This Tribunal in the case of NAVYUG ALLOYS PVT. LTD. VERSUS CCE & C, VADODARA-II [2008 (8) TMI 100 - CESTAT AHEMDABAD] has held that once tax is already paid on the services, it was not open to the Department to confirm the same against the Appellant in respect of the same services, since after accepting the said tax from service recipient, Revenue did not refund the same.

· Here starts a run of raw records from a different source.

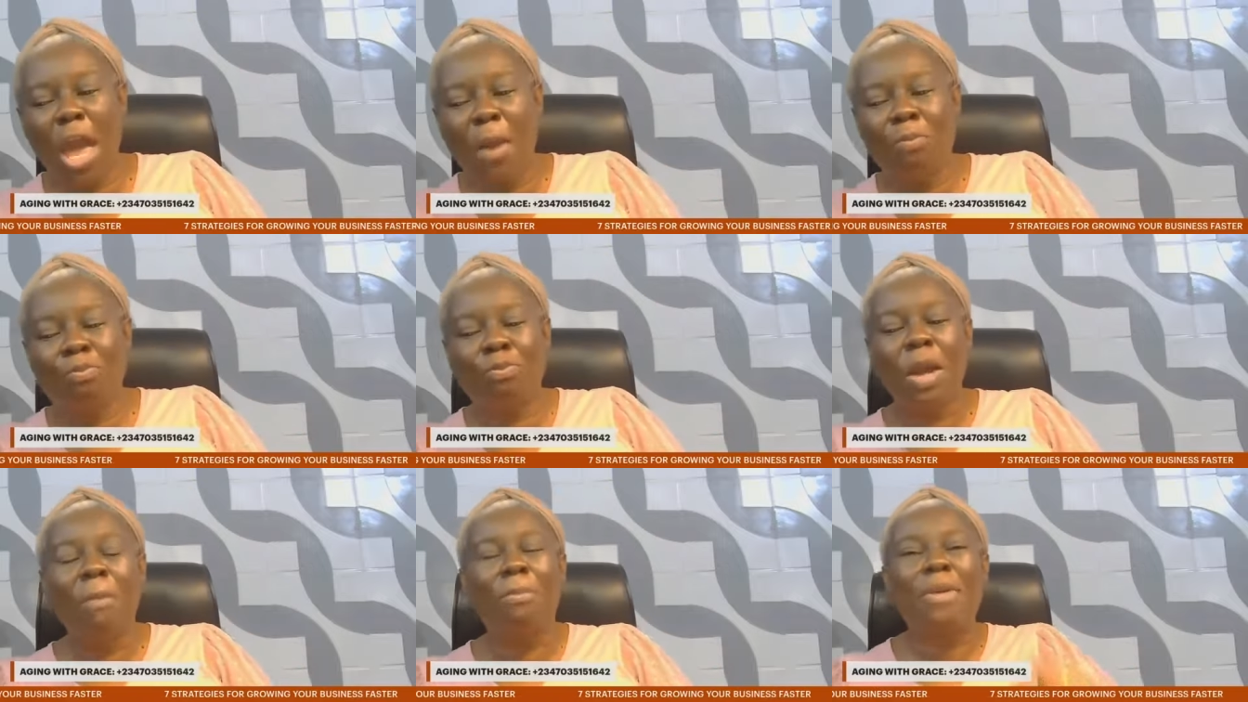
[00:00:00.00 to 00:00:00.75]

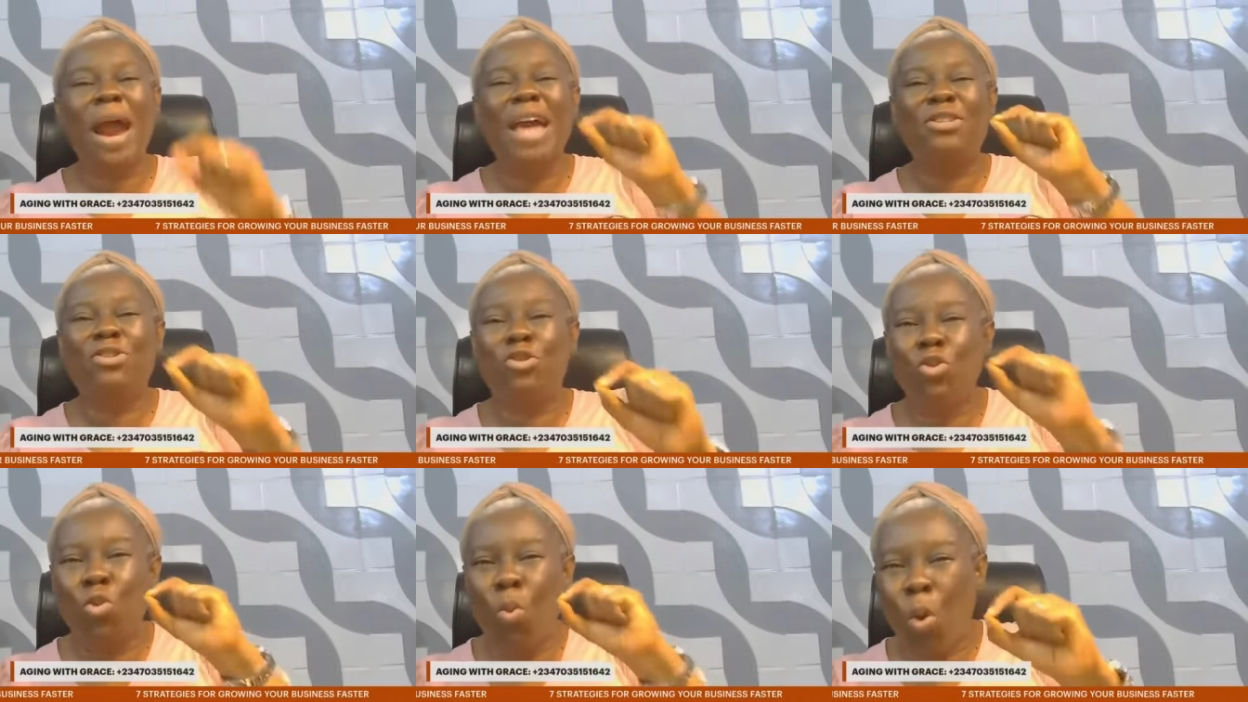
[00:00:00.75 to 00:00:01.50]
um, price
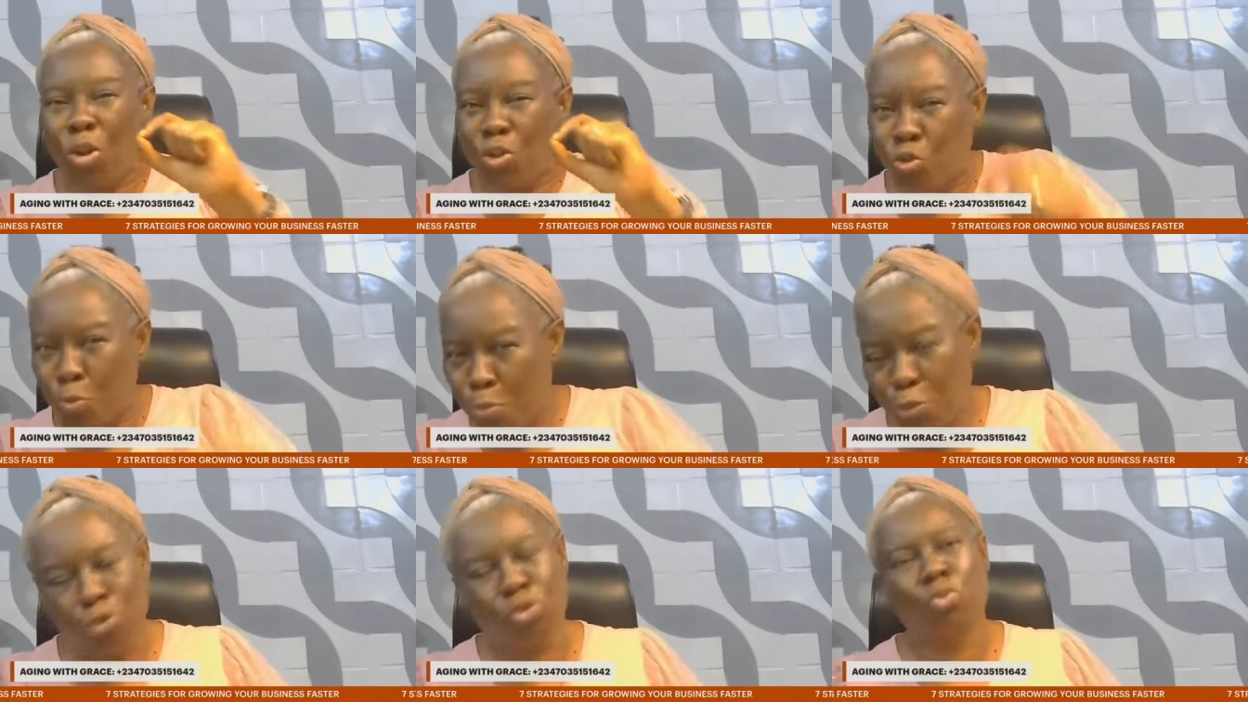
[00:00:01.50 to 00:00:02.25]
do you want to
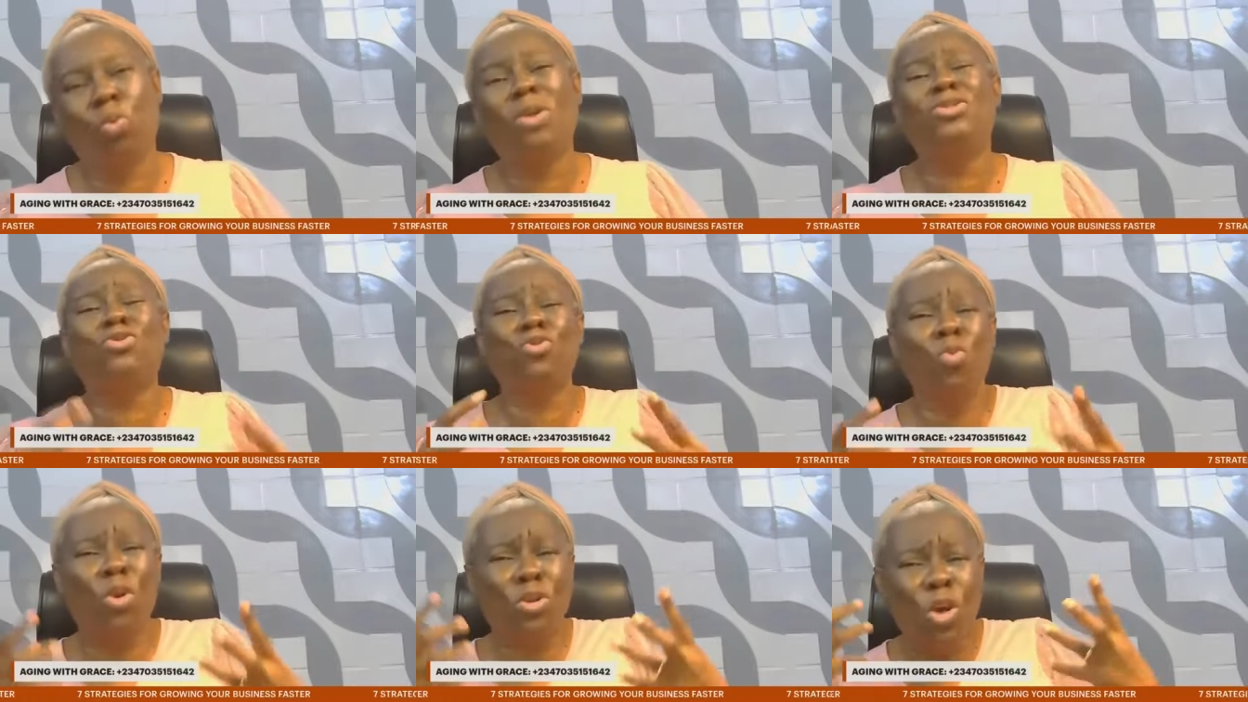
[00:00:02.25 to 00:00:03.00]
put? What do
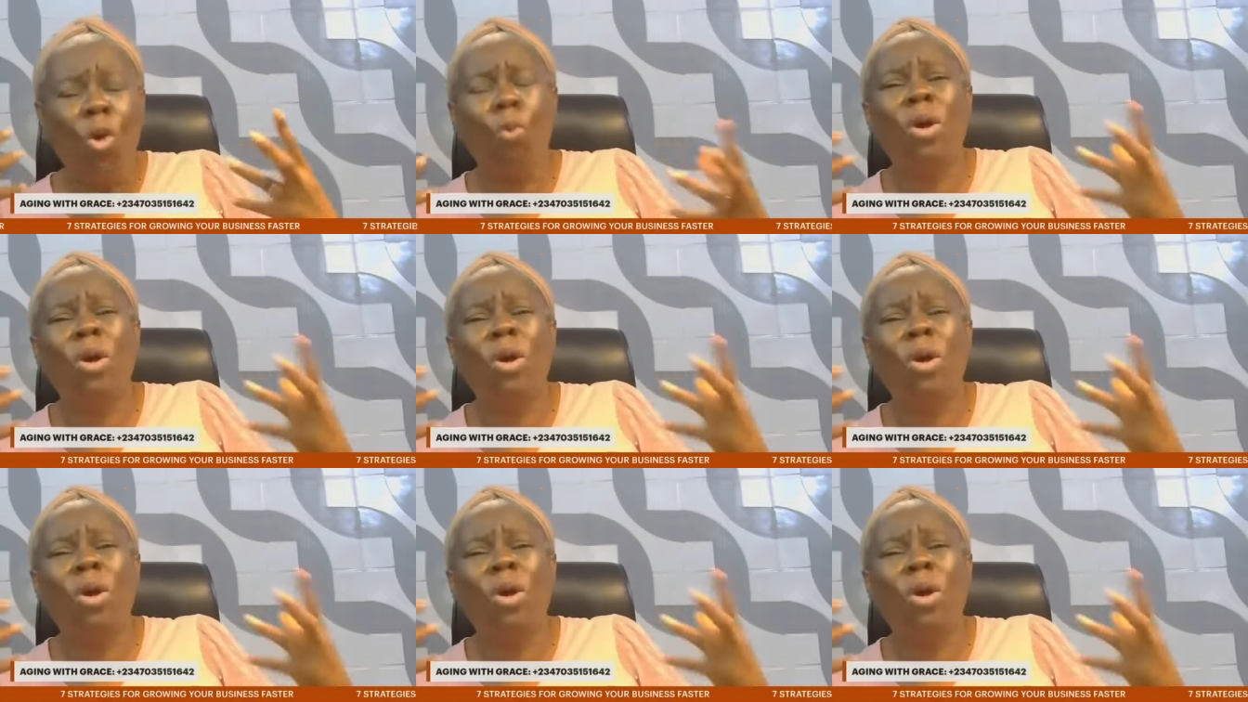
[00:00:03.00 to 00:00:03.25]
you want?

Extended period of Limitation - HELD THAT:- The demand is barred by limitation having been raised by invoking the longer period. The Revenue picked up the figures from the Income Tax Return maintained by the Assessee. The Income Tax Return has been held to be public documents by various decisions and it stands concluded that when the income arising from various activities stand reflected in the said public documents, it cannot be said that there was any suppression or misstatement on the part of the Assessee so as to invoke the longer period of limitation - Reference can be made to Tribunal’s decision in the case of C.S.T. NEW DELHI VERSUS M/S. KAMAL LALWANI [2016 (12) TMI 398 - CESTAT NEW DELHI], laying down that extended period is not invocable if services rendered are reflected in Balance Sheet and Income Tax returns and no evidence stands produced that non-payment of duty was due to any mala fide intention.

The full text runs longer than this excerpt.